Task item: Lines containing "Silent" should be pulled from the material below.

——

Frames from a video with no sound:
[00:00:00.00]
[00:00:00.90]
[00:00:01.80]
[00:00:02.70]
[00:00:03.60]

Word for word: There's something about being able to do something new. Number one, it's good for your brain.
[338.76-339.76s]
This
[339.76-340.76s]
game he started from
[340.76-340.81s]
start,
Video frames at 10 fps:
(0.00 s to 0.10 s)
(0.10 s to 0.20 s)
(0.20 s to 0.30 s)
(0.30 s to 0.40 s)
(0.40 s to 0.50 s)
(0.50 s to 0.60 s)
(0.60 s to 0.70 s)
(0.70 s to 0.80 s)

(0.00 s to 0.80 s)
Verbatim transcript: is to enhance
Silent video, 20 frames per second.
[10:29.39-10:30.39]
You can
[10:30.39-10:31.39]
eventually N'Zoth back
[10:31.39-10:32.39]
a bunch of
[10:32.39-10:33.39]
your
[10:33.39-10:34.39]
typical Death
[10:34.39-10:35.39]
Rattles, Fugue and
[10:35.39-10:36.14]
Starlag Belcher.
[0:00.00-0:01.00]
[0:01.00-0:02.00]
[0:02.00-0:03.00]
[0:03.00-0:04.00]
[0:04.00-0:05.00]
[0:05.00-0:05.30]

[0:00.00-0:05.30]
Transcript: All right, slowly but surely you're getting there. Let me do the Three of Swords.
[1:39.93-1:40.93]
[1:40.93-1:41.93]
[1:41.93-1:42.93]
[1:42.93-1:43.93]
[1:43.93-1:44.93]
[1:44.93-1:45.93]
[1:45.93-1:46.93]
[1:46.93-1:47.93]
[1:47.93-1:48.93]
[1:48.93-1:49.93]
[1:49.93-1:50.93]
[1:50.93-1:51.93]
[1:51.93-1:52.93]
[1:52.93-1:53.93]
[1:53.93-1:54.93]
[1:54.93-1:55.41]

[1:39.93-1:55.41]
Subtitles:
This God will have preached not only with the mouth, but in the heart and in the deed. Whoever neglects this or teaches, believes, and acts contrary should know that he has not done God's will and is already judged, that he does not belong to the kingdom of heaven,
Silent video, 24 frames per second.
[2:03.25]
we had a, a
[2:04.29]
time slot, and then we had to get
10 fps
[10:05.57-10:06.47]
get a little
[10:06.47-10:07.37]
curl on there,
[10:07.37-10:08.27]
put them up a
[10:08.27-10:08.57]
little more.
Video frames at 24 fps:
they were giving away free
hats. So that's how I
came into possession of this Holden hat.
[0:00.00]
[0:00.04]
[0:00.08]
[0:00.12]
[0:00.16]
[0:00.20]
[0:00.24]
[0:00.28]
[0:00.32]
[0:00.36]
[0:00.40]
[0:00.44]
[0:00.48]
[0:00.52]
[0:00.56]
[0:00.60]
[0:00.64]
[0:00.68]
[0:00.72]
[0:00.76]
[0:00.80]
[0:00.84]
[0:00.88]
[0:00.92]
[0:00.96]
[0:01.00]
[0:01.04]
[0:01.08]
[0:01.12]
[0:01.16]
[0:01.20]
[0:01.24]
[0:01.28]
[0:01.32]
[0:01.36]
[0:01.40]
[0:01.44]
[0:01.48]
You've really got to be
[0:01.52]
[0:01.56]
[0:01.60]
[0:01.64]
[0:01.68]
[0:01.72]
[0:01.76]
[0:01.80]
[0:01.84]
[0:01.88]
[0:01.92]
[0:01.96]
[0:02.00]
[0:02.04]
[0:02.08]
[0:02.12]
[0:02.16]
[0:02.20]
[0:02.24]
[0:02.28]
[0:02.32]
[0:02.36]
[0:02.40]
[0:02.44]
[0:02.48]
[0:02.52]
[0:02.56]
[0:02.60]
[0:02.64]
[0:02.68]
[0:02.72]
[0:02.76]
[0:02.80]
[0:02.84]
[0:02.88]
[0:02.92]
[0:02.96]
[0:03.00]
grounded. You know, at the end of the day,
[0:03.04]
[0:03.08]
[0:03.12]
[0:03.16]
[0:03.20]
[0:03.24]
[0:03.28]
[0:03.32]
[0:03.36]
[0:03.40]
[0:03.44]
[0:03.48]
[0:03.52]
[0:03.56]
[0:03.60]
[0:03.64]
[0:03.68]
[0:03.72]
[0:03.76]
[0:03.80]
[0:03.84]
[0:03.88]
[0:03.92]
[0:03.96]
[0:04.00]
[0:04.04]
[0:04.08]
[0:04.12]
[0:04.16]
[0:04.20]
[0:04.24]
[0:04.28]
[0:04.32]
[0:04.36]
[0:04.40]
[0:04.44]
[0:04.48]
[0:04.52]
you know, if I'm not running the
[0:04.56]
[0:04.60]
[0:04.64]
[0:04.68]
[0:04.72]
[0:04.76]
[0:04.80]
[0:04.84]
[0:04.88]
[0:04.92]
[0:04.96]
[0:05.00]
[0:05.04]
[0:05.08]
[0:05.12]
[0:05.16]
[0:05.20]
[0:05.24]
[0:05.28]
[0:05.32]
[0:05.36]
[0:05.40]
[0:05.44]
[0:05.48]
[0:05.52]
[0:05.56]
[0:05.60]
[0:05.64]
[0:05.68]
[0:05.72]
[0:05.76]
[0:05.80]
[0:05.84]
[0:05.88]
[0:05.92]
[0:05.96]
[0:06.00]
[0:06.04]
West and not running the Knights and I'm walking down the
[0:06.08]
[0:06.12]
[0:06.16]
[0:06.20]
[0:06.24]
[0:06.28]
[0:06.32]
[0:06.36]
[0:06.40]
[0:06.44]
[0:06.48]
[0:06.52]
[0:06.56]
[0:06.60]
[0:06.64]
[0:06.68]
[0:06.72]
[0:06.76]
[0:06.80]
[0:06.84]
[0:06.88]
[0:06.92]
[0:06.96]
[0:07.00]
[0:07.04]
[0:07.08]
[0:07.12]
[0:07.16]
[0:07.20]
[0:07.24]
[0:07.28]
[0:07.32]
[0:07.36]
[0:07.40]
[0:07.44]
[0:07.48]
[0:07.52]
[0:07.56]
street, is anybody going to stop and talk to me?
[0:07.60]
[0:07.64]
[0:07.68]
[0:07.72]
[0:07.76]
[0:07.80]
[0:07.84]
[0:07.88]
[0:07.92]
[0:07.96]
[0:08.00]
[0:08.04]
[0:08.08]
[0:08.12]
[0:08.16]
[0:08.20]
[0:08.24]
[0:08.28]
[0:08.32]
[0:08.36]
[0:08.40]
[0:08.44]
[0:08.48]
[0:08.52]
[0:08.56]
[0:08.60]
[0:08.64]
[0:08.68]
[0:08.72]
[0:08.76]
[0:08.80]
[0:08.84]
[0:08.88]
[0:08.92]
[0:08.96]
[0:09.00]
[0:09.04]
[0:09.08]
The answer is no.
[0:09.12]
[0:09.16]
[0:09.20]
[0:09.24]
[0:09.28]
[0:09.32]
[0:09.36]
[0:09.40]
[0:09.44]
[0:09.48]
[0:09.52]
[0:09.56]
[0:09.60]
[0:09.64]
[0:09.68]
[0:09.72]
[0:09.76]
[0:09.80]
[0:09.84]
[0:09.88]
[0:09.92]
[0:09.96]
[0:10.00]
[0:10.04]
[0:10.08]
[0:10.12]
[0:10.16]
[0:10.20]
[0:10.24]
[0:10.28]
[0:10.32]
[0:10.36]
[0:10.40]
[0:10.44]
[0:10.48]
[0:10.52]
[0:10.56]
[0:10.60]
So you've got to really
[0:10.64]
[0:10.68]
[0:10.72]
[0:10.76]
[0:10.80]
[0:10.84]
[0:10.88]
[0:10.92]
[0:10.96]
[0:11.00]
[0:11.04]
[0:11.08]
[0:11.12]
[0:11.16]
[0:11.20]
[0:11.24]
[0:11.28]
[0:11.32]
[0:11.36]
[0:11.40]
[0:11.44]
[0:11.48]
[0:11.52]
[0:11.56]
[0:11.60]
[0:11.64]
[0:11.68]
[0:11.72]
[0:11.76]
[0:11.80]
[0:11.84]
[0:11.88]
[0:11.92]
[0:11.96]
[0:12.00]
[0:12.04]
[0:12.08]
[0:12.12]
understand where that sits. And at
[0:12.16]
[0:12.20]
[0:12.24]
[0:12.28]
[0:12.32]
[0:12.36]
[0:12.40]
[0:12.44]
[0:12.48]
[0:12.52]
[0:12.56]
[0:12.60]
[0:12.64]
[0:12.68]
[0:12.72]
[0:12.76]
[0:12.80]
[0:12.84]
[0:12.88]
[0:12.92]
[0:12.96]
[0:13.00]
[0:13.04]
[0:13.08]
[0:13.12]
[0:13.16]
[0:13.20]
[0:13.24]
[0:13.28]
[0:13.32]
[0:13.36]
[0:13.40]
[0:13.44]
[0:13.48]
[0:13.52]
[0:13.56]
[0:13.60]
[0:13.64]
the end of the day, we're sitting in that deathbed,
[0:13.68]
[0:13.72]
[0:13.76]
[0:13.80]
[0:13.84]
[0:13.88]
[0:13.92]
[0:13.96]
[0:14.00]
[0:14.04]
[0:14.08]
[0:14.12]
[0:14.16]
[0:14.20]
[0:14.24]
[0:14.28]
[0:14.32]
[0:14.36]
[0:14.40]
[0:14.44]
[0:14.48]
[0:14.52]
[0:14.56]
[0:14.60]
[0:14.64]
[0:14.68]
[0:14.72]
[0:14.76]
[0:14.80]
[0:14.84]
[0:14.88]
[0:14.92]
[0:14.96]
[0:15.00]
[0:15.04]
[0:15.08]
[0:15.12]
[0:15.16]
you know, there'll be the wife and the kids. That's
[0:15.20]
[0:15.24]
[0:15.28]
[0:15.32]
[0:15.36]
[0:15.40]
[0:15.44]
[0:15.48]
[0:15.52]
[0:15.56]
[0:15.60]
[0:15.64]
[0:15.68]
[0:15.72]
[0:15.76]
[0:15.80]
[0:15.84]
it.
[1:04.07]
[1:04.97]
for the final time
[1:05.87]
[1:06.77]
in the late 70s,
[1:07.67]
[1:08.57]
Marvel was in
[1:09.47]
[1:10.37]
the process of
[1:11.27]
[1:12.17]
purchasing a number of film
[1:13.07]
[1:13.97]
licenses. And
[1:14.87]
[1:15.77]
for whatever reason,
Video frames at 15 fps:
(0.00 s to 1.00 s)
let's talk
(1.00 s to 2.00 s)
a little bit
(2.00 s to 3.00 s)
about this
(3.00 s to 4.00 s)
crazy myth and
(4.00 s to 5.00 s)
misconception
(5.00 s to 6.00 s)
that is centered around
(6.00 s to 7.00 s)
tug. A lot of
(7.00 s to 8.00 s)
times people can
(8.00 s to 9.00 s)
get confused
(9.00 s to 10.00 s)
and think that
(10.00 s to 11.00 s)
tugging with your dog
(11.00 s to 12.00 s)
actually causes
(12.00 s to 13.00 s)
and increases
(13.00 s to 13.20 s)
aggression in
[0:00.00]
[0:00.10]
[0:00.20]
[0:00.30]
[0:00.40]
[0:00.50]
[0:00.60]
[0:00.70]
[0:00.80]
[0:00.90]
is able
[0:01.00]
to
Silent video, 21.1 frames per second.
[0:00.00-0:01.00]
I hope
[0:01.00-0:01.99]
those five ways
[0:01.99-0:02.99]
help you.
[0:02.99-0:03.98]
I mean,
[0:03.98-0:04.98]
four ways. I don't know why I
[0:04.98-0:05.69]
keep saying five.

——

Answer space:
Silent video, 20 frames per second.
Silent video, 24 frames per second.
Silent video, 21.1 frames per second.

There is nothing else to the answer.